(Exercise material Opens)

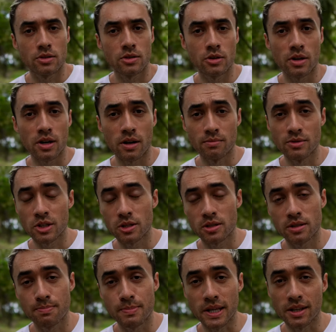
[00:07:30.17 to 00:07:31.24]
So yeah, I'm
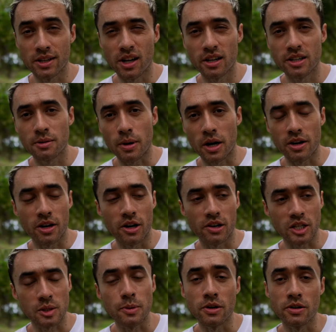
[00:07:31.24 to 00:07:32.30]
just being guided by her
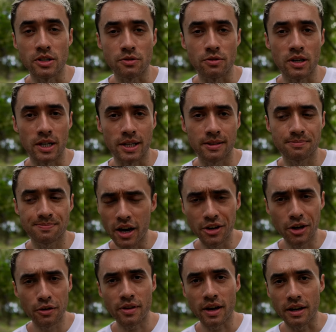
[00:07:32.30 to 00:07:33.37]
experience, really. I
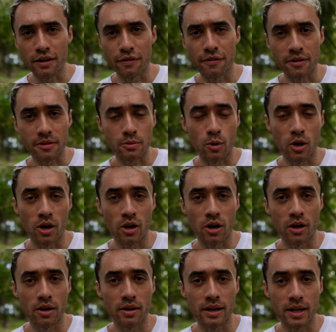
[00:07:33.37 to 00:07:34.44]
know that if it
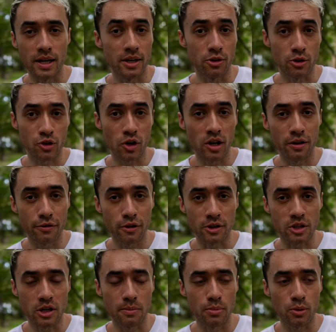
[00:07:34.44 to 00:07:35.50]
were in Australia, for
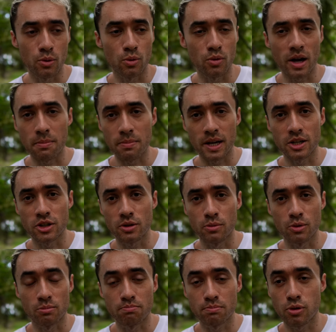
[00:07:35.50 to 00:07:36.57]
example, that patient
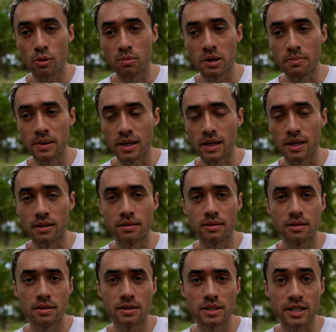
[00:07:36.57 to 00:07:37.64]
would probably be
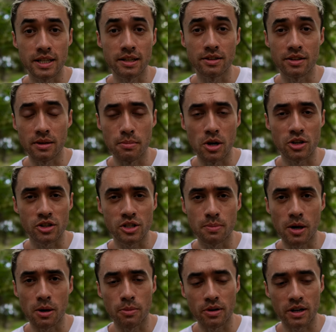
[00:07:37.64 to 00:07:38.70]
seen in the emergency
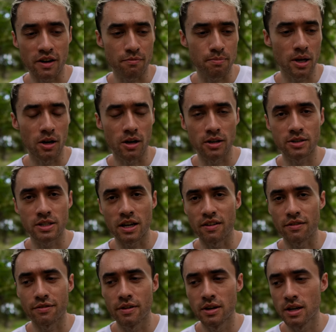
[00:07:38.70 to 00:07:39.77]
department, have bloods,
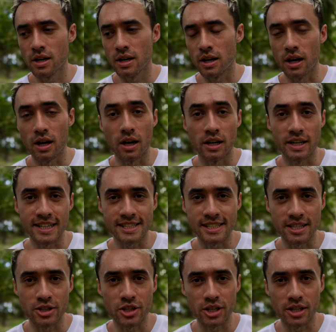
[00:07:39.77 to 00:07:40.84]
have an
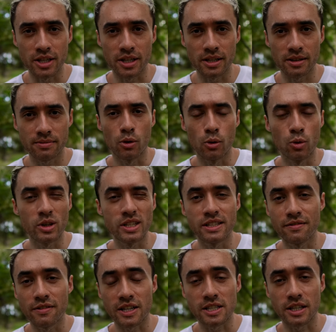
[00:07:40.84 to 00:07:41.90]
ECG, all these
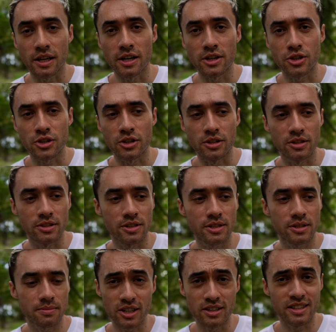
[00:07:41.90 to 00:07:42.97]

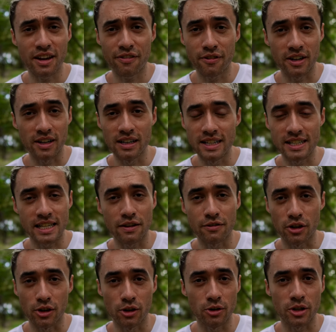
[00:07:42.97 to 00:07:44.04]
investigations. She'd definitely at least have
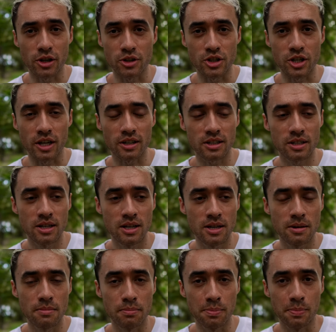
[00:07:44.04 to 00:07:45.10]
her glucose checked,
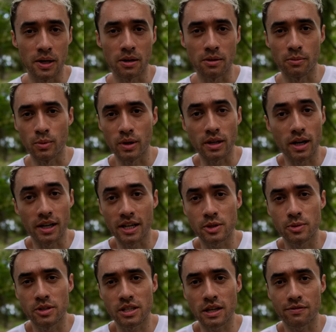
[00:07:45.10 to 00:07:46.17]
but I
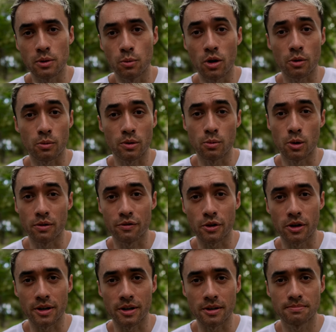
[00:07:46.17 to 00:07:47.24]
guess we just have to work with what we've
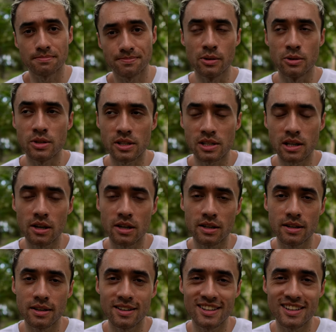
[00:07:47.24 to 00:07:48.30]
got here. It was a
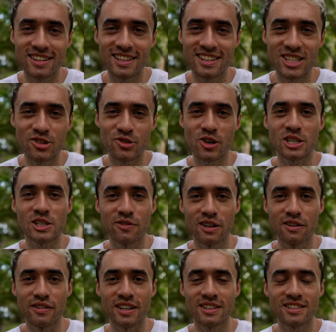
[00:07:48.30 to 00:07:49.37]
slightly stressful
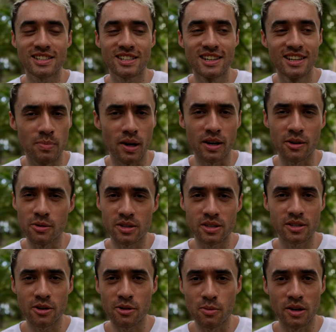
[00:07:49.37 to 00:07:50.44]
event, but it was
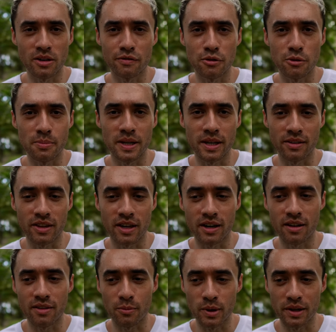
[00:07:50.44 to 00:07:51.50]
so wonderful being
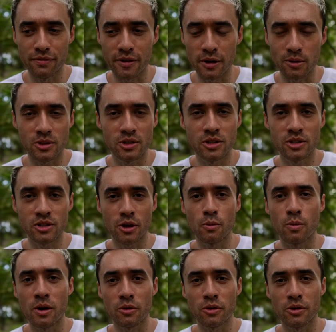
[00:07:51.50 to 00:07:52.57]
there. We felt so
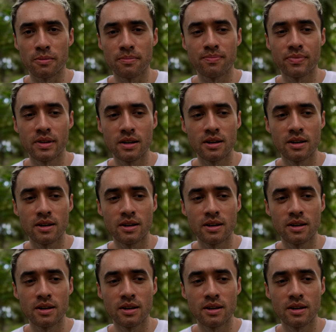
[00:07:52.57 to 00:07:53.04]
welcome.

(Exercise material Closes)

### Required work:
Exact copy, pictures omitted: every line from the one holding "[00:07:41.90 to 00:07:42.97]" through the last line of the data above, and nothing else.

### Written reply:
[00:07:41.90 to 00:07:42.97]

[00:07:42.97 to 00:07:44.04]
investigations. She'd definitely at least have
[00:07:44.04 to 00:07:45.10]
her glucose checked,
[00:07:45.10 to 00:07:46.17]
but I
[00:07:46.17 to 00:07:47.24]
guess we just have to work with what we've
[00:07:47.24 to 00:07:48.30]
got here. It was a
[00:07:48.30 to 00:07:49.37]
slightly stressful
[00:07:49.37 to 00:07:50.44]
event, but it was
[00:07:50.44 to 00:07:51.50]
so wonderful being
[00:07:51.50 to 00:07:52.57]
there. We felt so
[00:07:52.57 to 00:07:53.04]
welcome.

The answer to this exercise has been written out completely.